In Montana, Casting A Web for Terrorists
Appearances deceive. At her Montana high school, Rossmiller was a cheerleader — a farm girl whose slight frame meant she was the one hoisted to the top of the human pyramid. Now 35, she is a mother of three, a part-time paralegal and a $23,000-a-year municipal court judge in a town north of here.
Since the Sept. 11, 2001, attacks, she has found herself an unpaid night job. She uses the Internet to find terrorism suspects, she said, hunting for them while her family sleeps, spending the hours between 3 a.m. and dawn at her home computer. Her husband, Randy, a wireless network technician, keeps eight computers and two broadband systems working in their house.

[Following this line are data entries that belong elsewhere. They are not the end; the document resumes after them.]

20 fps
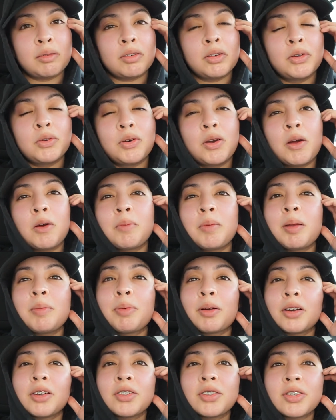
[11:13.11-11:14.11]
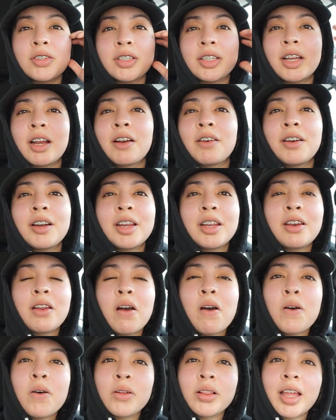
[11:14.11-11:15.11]
who know me personally already
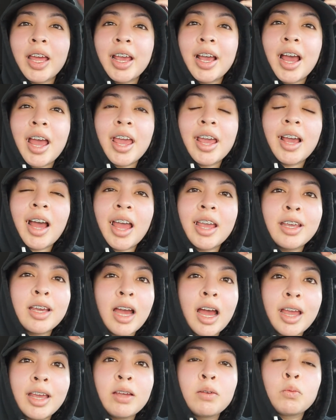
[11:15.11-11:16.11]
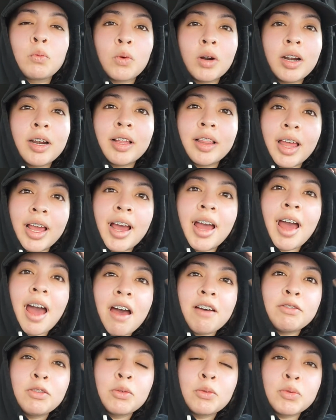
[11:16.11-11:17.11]
know, like, I can work. Like, I
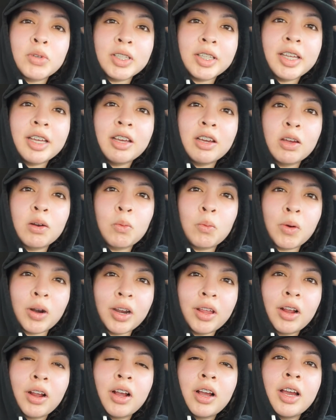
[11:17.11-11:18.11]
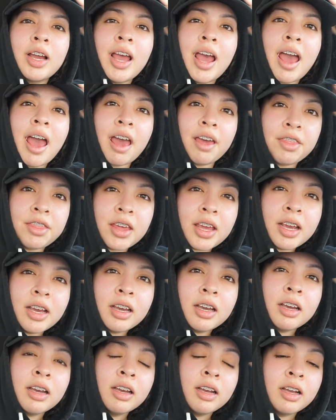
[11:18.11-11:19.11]
have a really good work ethic.
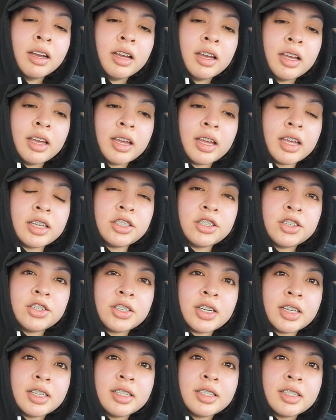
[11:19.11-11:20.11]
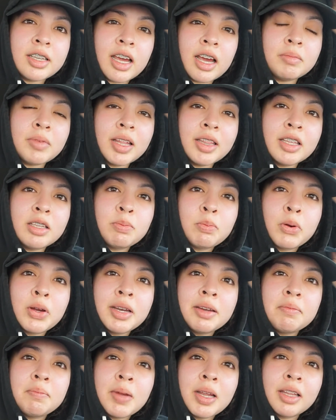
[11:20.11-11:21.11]
It's just at this
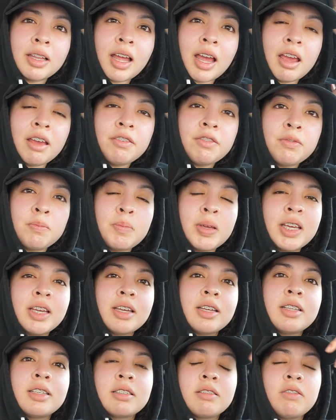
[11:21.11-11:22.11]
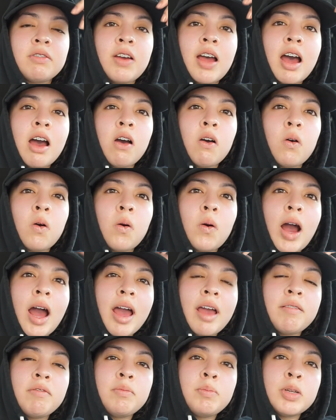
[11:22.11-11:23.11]
point of my life, because of how
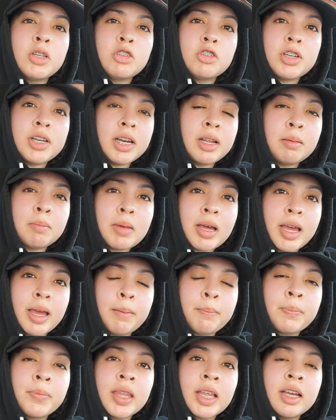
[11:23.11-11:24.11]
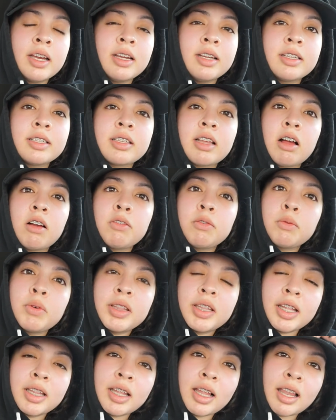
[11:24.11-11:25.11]
I've been treating myself
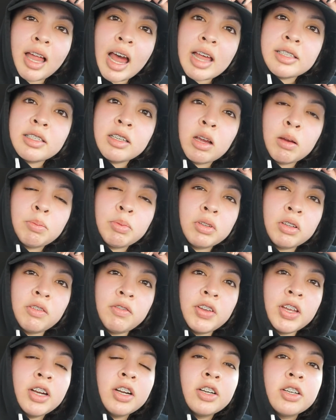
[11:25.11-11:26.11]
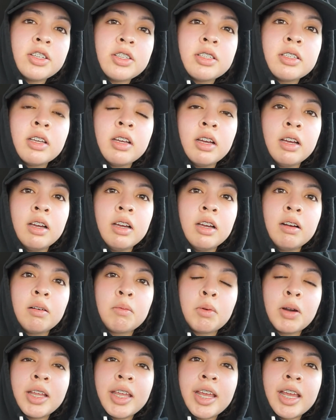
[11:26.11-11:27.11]
within the last couple of years,
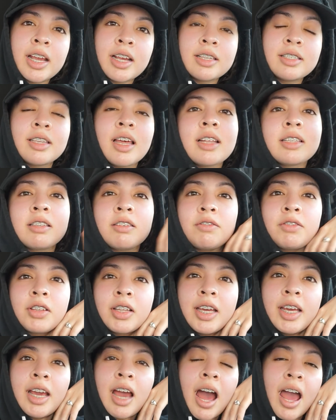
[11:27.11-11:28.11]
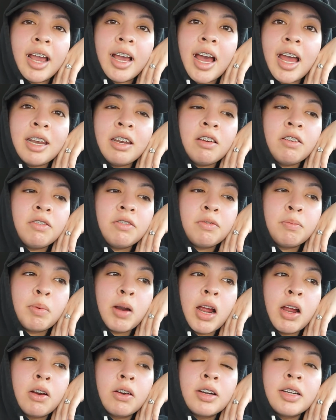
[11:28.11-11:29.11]
working excessively, I kind of
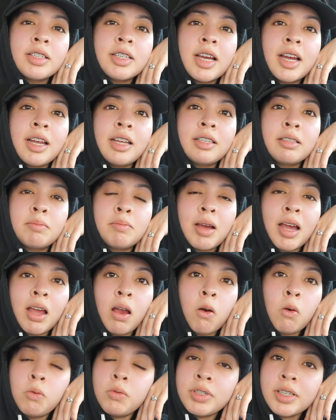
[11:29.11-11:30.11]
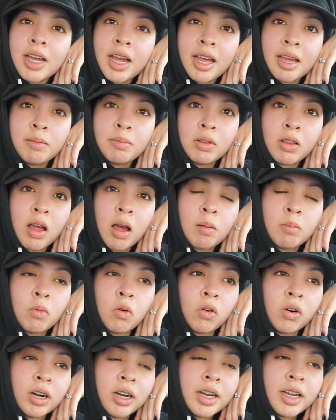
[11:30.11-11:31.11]
prioritize my own time a lot
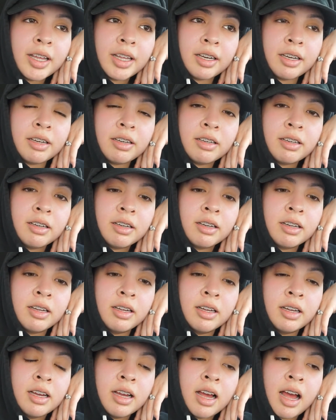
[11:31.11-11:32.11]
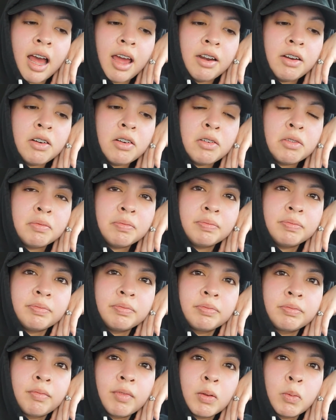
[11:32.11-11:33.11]
more, and I don't know.
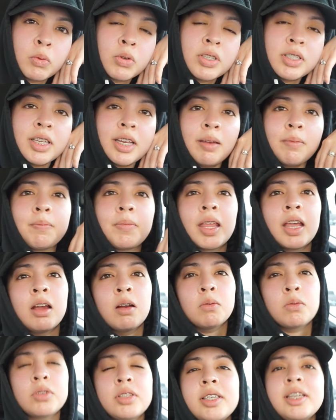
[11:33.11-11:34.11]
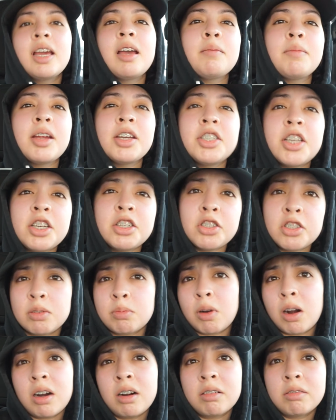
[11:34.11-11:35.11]
We'll see. I might change
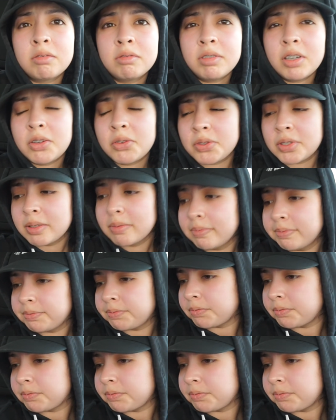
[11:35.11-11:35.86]
tomorrow. Who knows?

Posing as an al-Qaeda operative, she has helped federal agents set up stings that have netted two Americans — a Washington state National Guardsman convicted in 2004 of attempted espionage, and a Pennsylvania man who prosecutors say sought to blow up oil installations in the United States. Rossmiller was a key prosecution witness against the Guardsman, who is serving a life sentence, and said she has been told she will be called as a witness in the Pennsylvania case.
I’m not sure it was a good idea to paste this lady’s name and picture all over the internet, but the work she’s doing (for free, on her own time) is simply amazing. This is the sort of effort that directly confronts the islamist radicals in their own territory. The government could learn a lot from this lady, and from the sounds of it, they are finally starting to realize that.
Kudos, Ms. Rossmiller, and everyone else doing similar good things – you’re a true patriot. Keep up the good work, and keep safe.